Secondly, the vikings did not have any of those funny little hats with the horns sticking out. That’s just show business. I mean, really. Would you expect some grungy ass bearded Viking to tromp around like he’s in some animal look-alike fashion show (they actually had a reputation for being clean, but its more fun to imagine them as grungy buff guys). They had way better stuff to do with their time than worry about some little horns poking out of their helmet, such as making cutting edge boats and robbing Christians. Which brings us to our next two points.
The Vikings built some awesome boats. Although they didn’t wear horns, they would carve a wooden dragon head into the front of their boats, which were quite advanced little vessels. The boats were big enough to carry up to 180 people, which was unprecedented for the time. Imagine 180 big old bearded vikings headed towards your town, each armed with some scary looking weapons and all aboard a giant dragon boat. Now thats pretty scary.
And who would the Vikings go after?

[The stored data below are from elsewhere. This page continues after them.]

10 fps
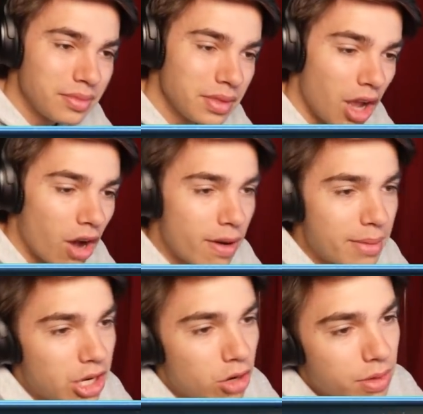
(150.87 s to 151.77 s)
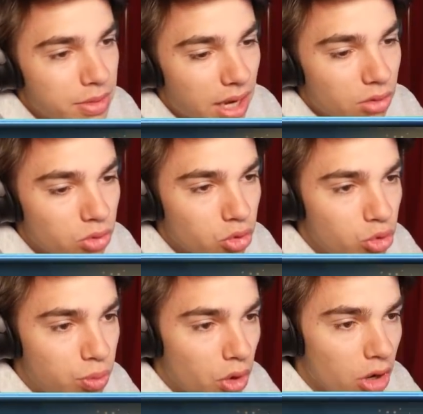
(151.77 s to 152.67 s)
On va mettre le baby dragon du
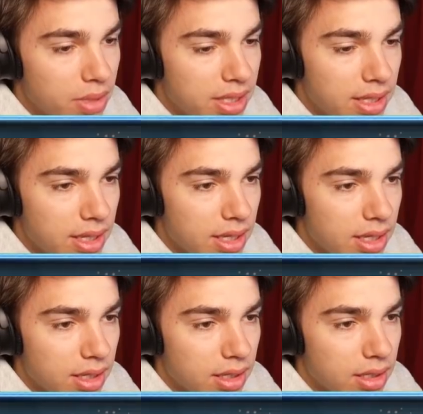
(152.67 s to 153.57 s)
coup pour l'embêter.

Well, they weren’t a bunch of stupid cavemen. They quickly realized that Europeans would take all sorts of valuable stuff and stick it into Monastaries, and instead of protecting it with an army, they would rely on God to protect it for them. Well, you can guess how well that worked. God must have been sleeping on the job or something, cause the vikings were basically able to march right in, grab some loot, and head back to camp.

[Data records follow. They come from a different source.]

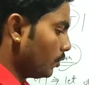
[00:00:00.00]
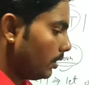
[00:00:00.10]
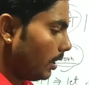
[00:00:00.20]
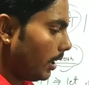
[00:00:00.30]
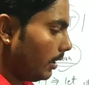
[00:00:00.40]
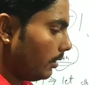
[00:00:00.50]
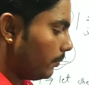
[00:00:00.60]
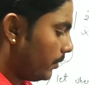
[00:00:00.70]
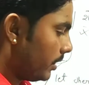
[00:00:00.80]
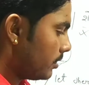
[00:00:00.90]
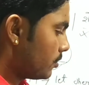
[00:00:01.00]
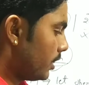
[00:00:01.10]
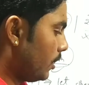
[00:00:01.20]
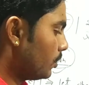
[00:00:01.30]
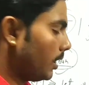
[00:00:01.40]
क्योंकि ऑल वर्ड्स
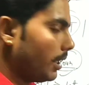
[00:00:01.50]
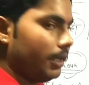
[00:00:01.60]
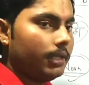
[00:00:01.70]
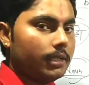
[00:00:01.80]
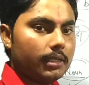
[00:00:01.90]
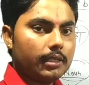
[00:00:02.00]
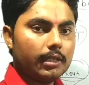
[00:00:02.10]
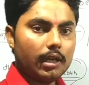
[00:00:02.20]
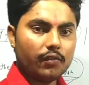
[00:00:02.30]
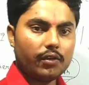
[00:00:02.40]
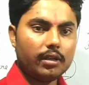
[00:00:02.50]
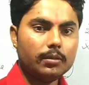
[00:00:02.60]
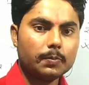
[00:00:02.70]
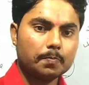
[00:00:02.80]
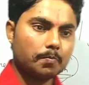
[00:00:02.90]
क्या होता है यहाँ
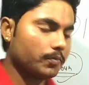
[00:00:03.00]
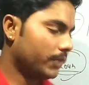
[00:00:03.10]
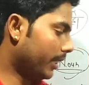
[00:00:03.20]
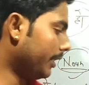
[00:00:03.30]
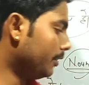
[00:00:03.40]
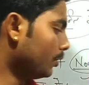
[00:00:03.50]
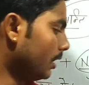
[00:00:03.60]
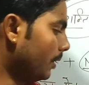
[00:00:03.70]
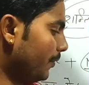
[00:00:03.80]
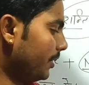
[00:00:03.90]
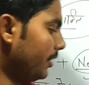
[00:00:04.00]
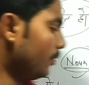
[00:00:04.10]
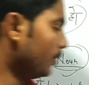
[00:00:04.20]
पर दया ही होता है फिटी ही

Speaking of god, the vikings had pretty awesome Gods. Just to get an idea of their gnarlyness, their God of all Gods, Odin, had three wives, and in his spare time he would take on human form, walk around with the mortals, and seduce and impregnate as many women as he could. And you thought the old testament was gnarly?
Another crazy God of theirs was Freya. This girl was goddess of Sex, War, and Death. I wonder what she had to do to get that job… Anyways, after her husband left her she spent some time mourning, and the rest looking for a good lay. Thats one girl I wouldn’t want to upset.
And those are just a couple of the most gnarly ones. They also had Thor, who would strike you down with a hammer whenever he pleased. Idun, a goddess of youth. Freya’s brother, Frey, a God of fertility. And of course they had Hel, God of the dead.
Now that’s a lineup of Gods worth worshiping. I don’t want to be offensive, but C’mon Christians, Muslims, and Jews. Step it up a bit. One God is just way to boring. Take a few lessons on creativity from the vikings.
And, finally, today I lurnd that the Vikings, along with all this wine, blood, and sex, were pretty sophisticated humans. I already mentioned their sophisticated taste for wine. In fact, the reason they discovered North America was because they wanted to find grapes for wine. And, would you believe me if I said the Vikings valued poets as much as warriors? While half the crew is off raiding Monasteries and discovering continents, the intellectuals are back at home sipping their merlot, reciting poetry, and passing on their heritage through the oral tradition. Those Vikings are impressive little buggers.
So, you might not believe any of what I’ve said. It’s probably smart not to. But, if you’re curious, I lurnd this stuff from two different places. One was an awesome documentary from Hulu. I encourage checking out all the documentaries there. You can lurn stuff too! Also, the God stuff came from this site. Hasta Luego.